● **RECORDS TO PROCESS**
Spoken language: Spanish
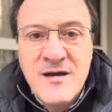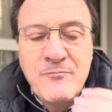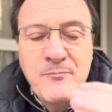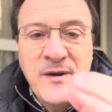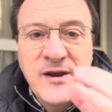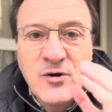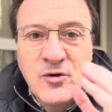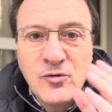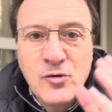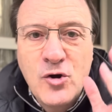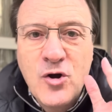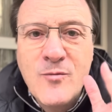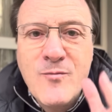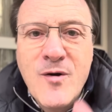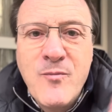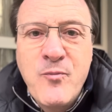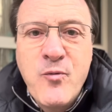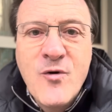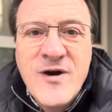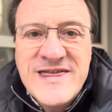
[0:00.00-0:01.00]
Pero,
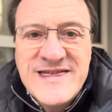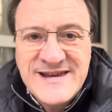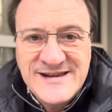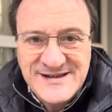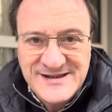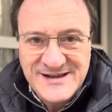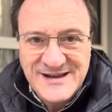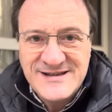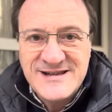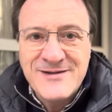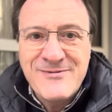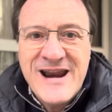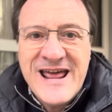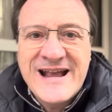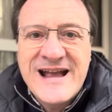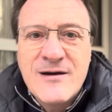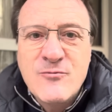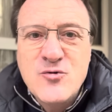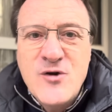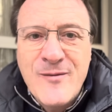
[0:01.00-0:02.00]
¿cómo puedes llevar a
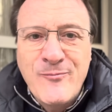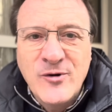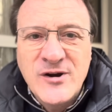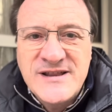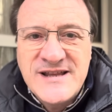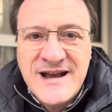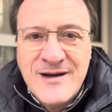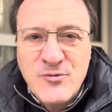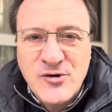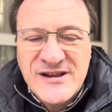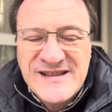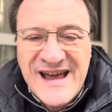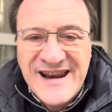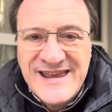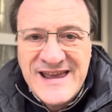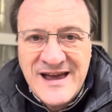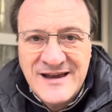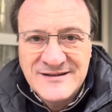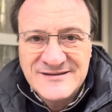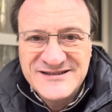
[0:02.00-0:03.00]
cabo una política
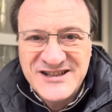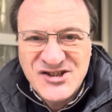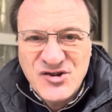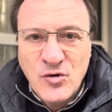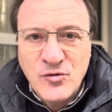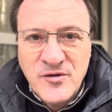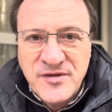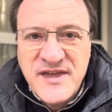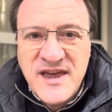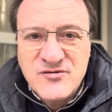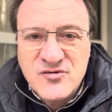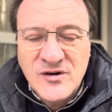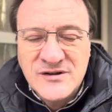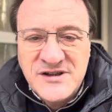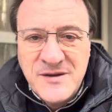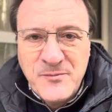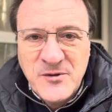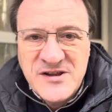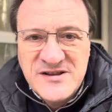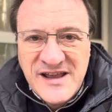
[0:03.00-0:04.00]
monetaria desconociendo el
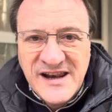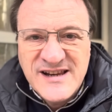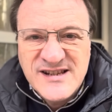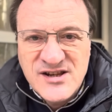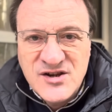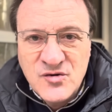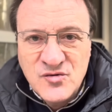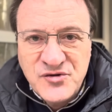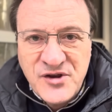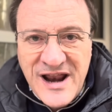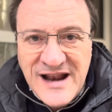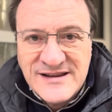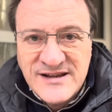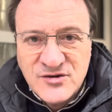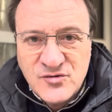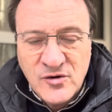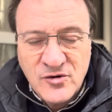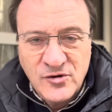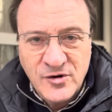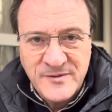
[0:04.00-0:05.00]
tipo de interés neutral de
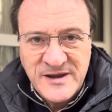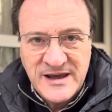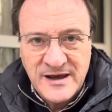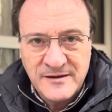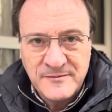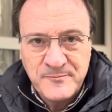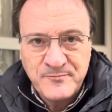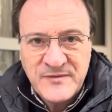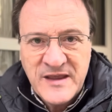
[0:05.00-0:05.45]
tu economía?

● **INSTRUCTIONS FOR THE TASK**
Please copy the data shown above word for word, omitting the pictures.

● **SOLUTION TO THE EXERCISE**
Spoken language: Spanish
[0:00.00-0:01.00]
Pero,
[0:01.00-0:02.00]
¿cómo puedes llevar a
[0:02.00-0:03.00]
cabo una política
[0:03.00-0:04.00]
monetaria desconociendo el
[0:04.00-0:05.00]
tipo de interés neutral de
[0:05.00-0:05.45]
tu economía?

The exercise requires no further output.